なぜ人はわざわざ悲しい音楽を好んで聴くのか?感情研究の分野で長年疑問とされていたこの理由を理化学研究所が解明したと発表した。
実験によると「悲しい音楽を聴くとロマンチックな気分になる」ことが分かった。実験では、短調で構成された30秒程度の“悲しい曲”を男女44人に聴かせ、
・多くの人はこの音楽を聞いてどう感じると思うか。
・あなたはこの音楽を聴いてどう感じたか。
をそれぞれ62項目、5段階で評価させた。
その結果、回答者たちは「一般的に悲しい」と思うほどには自分では悲しみを感じておらず、むしろ(うっとりする、愛おしいなど)ロマンチックさを感じていることが分かった。
理研は「今回の結果から、芸術には快と不快の両価的な感情を引き起こす作用があることが分かった。この結果は感情の仕組みを考えるための新たな観点を提供する」と評価している。
個人差はあるだろうが、これは人に共通する感情と言えるのではないか。私も悲しいメロディや作詞の音楽を好む傾向がある。自分がネクラなのかと思っていたがそうではなく、普通の感情であることがわかり安心した。
因みにロマンチックとは「現実を離れ、情緒的で甘美な様」という説明が辞書にあった。恋はまさにそのものだ。白昼夢もその定義の中に含まれそうだ。さらに余談。「浪漫」という言葉があるが、これはRomantic、Romanceの漢訳表現である。
ローマ帝国時代の言語は、文語としての「古典ラテン語」と口語としての「俗ラテン語」が存在した。ローマ帝国の衰退期にはこれらの差は徐々に広がっていった。
やがて、基は一つの言語とは呼べないほどにまでその違いは大きくなり、古典ラテン語は、口語の俗ラテン語を使う庶民には理解できないほどにまでなっていった。
その時代の口語を「ロマンス語」と呼んだ。やがてロマンス語で書かれた文学作品は「ロマンス」と呼ばれるようになった。これがロマン主義(ロマンティシズム)の語源となる。
18世紀末から19世紀前半にヨーロッパで、それまでの理性偏重、合理主義などに対し、感受性や主観に重きをおいた、古典主義と対をなす動きが表れた。それらは文芸・美術・音楽・演劇など様々な芸術分野に及んでいった。

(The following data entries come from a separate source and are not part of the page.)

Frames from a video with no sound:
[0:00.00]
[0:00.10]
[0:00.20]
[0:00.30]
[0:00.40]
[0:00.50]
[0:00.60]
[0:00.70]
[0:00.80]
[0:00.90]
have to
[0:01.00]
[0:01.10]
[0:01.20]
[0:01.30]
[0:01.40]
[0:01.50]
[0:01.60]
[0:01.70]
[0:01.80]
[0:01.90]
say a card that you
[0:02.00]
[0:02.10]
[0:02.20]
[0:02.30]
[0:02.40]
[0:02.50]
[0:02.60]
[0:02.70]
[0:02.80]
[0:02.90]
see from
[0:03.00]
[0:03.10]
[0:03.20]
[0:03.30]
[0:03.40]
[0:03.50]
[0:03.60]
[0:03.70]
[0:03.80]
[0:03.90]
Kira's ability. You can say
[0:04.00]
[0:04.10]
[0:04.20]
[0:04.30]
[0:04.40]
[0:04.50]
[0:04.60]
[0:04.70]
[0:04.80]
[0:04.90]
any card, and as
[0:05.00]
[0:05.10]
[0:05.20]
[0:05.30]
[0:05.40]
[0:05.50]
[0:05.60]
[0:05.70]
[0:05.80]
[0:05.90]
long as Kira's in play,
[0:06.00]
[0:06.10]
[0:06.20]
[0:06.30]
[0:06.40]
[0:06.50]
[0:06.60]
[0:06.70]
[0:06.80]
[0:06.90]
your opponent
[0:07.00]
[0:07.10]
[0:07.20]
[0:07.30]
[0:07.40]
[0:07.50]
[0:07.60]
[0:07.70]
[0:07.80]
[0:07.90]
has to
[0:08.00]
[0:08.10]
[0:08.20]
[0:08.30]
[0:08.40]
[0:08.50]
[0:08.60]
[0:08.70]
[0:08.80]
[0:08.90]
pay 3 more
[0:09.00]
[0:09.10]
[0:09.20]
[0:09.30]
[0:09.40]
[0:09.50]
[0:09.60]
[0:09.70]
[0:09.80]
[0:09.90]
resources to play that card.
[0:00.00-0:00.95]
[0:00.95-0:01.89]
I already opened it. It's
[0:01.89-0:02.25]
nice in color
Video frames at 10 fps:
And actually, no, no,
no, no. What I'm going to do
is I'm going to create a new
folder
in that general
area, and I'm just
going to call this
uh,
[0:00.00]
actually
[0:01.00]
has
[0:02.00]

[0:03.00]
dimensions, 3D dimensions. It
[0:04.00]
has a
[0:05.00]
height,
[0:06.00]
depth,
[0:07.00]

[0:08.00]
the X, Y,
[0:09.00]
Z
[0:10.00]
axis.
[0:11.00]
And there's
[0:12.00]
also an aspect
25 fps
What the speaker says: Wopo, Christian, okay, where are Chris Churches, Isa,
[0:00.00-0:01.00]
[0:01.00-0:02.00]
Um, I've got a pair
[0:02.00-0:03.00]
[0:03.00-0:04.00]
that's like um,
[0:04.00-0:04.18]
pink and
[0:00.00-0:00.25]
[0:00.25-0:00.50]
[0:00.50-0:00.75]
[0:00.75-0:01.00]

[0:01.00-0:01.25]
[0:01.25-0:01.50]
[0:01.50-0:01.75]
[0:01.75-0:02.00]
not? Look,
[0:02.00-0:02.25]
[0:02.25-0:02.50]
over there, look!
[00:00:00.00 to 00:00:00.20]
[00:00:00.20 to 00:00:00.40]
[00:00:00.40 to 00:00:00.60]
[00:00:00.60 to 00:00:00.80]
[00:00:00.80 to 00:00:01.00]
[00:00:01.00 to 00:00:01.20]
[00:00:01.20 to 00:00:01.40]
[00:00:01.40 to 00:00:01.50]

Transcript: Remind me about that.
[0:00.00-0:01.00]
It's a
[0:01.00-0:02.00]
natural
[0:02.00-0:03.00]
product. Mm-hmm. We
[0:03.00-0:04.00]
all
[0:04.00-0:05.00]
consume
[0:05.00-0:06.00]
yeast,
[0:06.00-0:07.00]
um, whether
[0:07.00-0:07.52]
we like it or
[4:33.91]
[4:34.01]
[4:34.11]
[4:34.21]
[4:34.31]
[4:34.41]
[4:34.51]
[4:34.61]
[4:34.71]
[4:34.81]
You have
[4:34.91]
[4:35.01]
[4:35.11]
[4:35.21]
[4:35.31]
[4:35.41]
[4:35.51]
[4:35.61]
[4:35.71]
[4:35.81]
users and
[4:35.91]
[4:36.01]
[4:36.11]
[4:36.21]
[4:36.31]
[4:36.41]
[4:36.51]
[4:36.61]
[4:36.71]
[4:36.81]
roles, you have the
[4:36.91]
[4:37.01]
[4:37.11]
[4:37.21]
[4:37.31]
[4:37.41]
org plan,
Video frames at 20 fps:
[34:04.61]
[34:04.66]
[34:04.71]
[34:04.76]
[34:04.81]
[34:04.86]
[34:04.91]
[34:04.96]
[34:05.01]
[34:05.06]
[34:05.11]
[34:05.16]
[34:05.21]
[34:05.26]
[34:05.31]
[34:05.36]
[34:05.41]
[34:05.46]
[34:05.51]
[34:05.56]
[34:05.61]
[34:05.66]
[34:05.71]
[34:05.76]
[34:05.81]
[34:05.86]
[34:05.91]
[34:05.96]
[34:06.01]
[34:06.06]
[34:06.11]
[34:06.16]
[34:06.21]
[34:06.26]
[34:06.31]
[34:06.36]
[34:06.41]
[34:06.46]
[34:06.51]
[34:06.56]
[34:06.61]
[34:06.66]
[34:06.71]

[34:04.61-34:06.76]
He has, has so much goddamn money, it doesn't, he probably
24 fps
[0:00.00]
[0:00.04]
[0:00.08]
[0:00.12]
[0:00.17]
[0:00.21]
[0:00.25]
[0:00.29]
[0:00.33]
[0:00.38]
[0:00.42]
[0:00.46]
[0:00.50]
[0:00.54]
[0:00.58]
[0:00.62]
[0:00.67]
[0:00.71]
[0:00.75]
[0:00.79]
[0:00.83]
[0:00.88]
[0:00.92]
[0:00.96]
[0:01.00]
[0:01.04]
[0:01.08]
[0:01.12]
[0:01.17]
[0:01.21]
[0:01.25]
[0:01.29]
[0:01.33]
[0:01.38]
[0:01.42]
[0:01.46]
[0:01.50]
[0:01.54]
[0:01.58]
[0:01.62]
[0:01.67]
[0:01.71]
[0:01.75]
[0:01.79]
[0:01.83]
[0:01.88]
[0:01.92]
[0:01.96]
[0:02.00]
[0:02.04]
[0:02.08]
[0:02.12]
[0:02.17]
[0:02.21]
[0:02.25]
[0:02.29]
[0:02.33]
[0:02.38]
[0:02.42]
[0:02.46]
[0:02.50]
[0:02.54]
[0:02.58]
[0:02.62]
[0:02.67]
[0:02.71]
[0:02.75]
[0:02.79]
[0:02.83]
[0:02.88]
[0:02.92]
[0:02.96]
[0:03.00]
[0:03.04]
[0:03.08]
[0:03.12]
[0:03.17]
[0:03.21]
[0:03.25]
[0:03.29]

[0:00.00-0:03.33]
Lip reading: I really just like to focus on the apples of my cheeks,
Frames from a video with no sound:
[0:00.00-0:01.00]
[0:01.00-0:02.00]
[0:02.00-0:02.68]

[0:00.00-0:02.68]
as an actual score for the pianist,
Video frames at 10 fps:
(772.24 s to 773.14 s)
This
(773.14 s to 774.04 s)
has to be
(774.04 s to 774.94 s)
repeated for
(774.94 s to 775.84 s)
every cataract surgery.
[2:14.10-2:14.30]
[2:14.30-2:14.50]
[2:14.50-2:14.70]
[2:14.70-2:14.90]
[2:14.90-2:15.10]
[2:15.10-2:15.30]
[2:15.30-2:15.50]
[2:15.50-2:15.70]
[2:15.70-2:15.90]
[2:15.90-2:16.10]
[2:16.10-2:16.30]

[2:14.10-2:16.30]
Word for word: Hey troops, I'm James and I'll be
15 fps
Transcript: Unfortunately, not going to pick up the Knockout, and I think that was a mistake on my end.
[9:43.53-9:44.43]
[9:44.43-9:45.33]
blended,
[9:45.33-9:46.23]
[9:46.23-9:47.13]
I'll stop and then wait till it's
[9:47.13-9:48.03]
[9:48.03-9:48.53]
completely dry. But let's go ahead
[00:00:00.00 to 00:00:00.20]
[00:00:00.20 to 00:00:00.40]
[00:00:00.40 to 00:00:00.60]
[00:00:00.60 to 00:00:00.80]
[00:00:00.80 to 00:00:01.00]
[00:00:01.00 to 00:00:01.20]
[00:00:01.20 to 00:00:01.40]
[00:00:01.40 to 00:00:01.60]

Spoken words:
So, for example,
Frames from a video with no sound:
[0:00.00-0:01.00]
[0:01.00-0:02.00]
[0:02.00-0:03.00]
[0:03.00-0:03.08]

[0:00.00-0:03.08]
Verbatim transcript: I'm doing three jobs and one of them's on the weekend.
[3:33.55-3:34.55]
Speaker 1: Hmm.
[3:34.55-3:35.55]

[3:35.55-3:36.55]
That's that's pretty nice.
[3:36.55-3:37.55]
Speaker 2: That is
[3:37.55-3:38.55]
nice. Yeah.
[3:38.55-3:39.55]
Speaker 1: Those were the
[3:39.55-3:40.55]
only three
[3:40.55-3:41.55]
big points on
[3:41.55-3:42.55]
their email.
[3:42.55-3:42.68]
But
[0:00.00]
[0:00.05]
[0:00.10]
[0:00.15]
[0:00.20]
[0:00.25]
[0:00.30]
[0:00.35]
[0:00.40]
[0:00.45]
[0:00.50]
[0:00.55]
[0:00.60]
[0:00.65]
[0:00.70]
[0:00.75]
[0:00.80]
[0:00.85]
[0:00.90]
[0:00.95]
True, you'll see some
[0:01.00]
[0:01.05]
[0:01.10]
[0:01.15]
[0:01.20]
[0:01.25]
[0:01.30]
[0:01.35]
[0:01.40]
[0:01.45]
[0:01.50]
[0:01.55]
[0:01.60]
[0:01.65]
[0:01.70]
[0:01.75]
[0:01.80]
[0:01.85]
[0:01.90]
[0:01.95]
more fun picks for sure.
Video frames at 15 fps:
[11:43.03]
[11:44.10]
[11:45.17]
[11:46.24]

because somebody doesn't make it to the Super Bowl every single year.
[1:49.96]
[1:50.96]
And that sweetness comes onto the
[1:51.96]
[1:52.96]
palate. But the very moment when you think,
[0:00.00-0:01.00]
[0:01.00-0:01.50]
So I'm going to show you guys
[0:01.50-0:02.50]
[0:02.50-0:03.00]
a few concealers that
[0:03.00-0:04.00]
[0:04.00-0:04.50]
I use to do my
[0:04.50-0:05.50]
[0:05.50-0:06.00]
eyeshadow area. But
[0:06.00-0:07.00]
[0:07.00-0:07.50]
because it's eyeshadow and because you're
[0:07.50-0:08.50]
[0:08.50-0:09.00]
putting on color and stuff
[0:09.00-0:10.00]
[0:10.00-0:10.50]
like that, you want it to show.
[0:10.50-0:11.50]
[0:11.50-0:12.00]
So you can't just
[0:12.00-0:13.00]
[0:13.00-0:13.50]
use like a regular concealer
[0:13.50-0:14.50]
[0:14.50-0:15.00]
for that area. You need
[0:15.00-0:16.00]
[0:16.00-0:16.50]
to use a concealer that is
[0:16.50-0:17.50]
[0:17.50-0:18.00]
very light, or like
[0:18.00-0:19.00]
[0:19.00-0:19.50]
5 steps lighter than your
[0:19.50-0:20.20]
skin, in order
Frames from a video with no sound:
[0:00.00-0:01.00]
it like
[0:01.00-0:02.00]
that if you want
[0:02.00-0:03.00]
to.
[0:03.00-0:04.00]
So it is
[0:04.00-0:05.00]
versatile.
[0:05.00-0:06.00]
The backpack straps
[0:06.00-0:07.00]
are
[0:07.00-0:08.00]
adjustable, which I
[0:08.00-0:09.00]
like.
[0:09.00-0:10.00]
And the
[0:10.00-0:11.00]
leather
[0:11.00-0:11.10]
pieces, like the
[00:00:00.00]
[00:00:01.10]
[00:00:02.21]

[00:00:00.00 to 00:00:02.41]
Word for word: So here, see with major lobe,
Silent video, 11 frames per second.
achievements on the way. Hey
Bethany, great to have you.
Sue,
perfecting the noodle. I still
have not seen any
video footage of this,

そこから、芸術=ロマン主義のような概念が形成され、それらを形容する“ロマン主義的な”という意味の「ロマンチック」という言葉が生まれた。
現代で使われる「ロマンチック」はもっと人の心に入りこんだものになっている。私個人の見解だが、 悲しさや恋しさで胸がしめつけられるような「せつない」という気持ちもロマンチックな気がする。